Мои родители сделали мне больничный. Договорились со знакомыми. Вечером папа сказал:
— Поедем, отдохнем втроем. Я, ты и мама. Я завтра куплю билеты.
— Ты не любишь внучку? — спросила я.
— Я ее мало вижу.
Моей дочери разонравилось ходить к моим родителям. Папу она побаивалась, а мама была много мягче, чем я. Потому моей деликатной маме приходилось хуже, чем мне. Для Марины моя мама была дурой. Моя дочь дерзила бабушке, не стесняясь в выражениях. Еще детских, но очень обидных. Моя мама терпела и молчала. Все время. Я узнала обо всем от отца. Когда папа это услышал, он отшлепал внучку без слов. Больно и обидно.
— Как ты посмела такое сказать? — разъярилась я. — Бессовестная!
— Она меня трогает! Целует! Мне противно! — крикнула моя дочь.
— Целуют и обнимают, только когда любят! Бабушка тебя любит всем сердцем!
— Не надо мне сердца! Я не хочу, чтобы меня любили! Ничем!
— Марина не будет туда ходить, если ее бьют, — жестко сказал мой муж.
Она бросилась ему на шею плакать. Он стал ее утешать. В другой комнате. Она ему жаловалась. Тихо. Чтобы я не услышала. Так часто бывало. Это стало обычным делом в моей семье.

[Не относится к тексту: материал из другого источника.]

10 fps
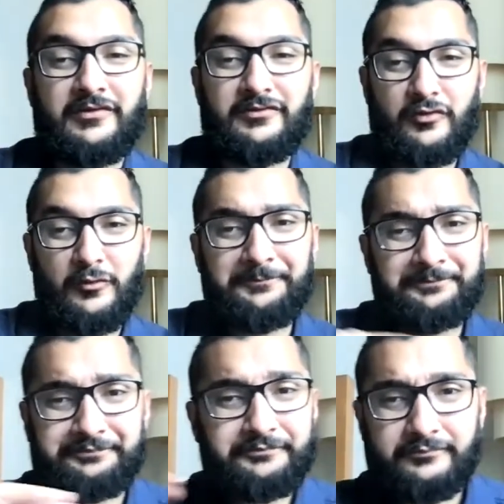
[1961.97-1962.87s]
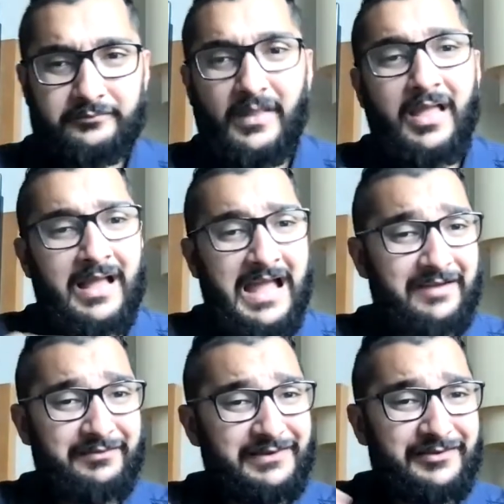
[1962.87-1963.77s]
And so
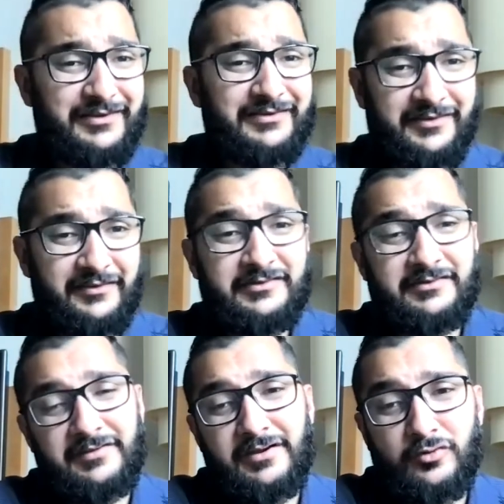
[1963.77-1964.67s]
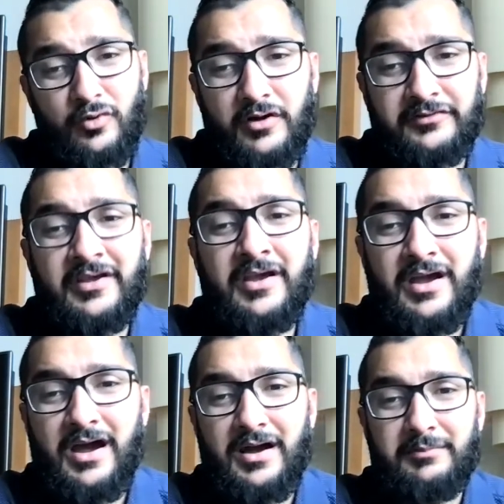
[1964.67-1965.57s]
having this consistency across
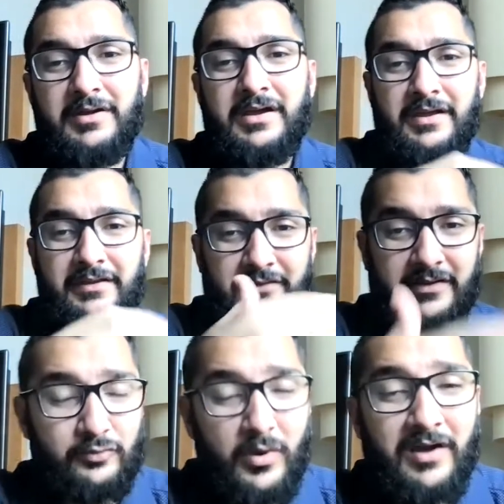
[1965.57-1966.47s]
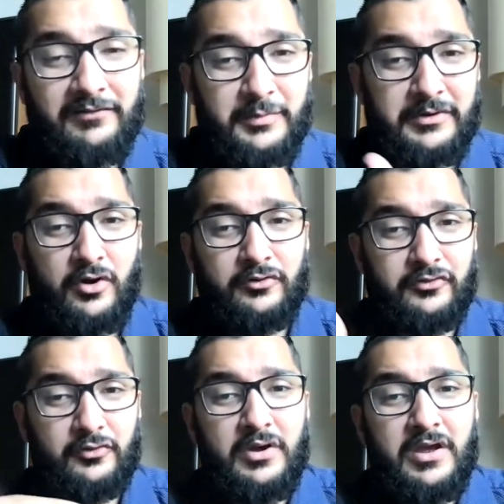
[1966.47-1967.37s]
his wives, but
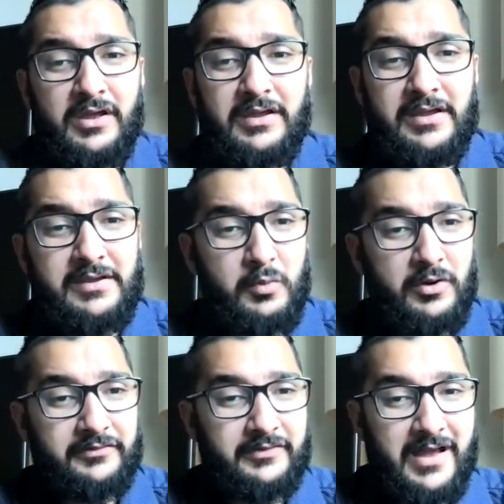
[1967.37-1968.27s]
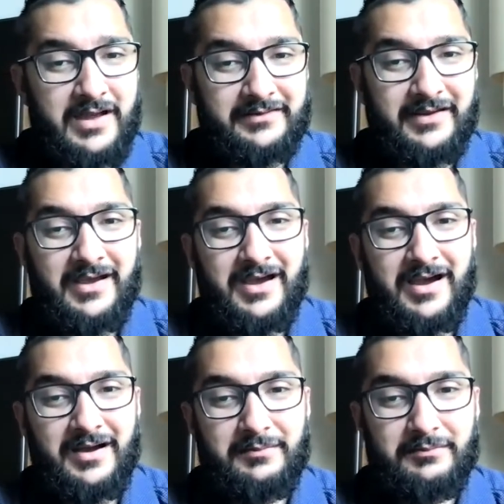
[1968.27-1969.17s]
also he was not
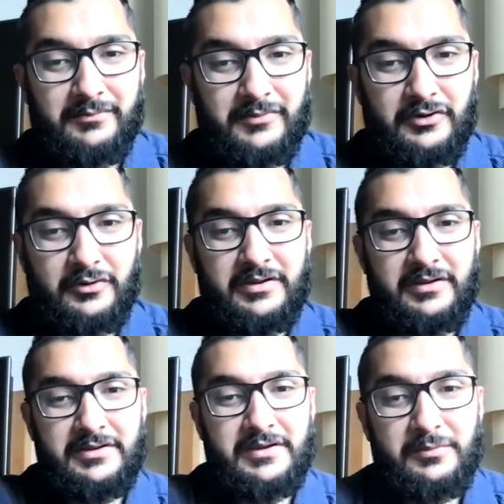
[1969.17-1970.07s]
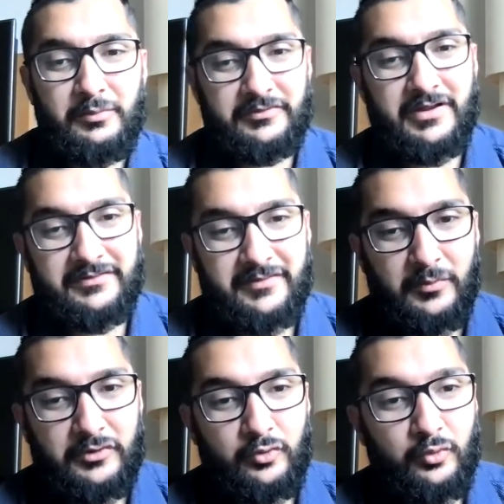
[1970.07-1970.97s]
he was not
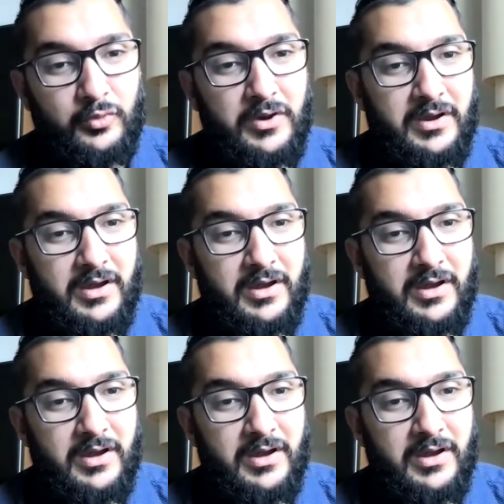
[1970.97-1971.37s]
someone who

— Хочешь воспитать мою дочь в ненависти к моим родителям? — спросила я мужа, когда мы остались одни.
Я еле сдерживалась, чтобы не заорать, что он воспитывает мою дочь в ненависти ко мне.
— Хочешь, чтобы мою дочь били? — переспросил он.
Я вгляделась в его глаза. Они были заштрихованы клеточкой скрещенных ресниц. Шлюз опущен, пароля не было. Я махнула рукой.
Моя дочь перестала навещать бабушку и дедушку, хотя в ее возрасте внуки и бабушки самое естественное сочетание. Она осталась без дедушки с бабушкой, а с другой стороны родственников у нее не было.
Мой муж воспитывал дочь не только в ненависти к моим родителям, но и ко мне. Может быть, ненамеренно. Так получалось само собой. Как у меня. Только ему удавалось лучше.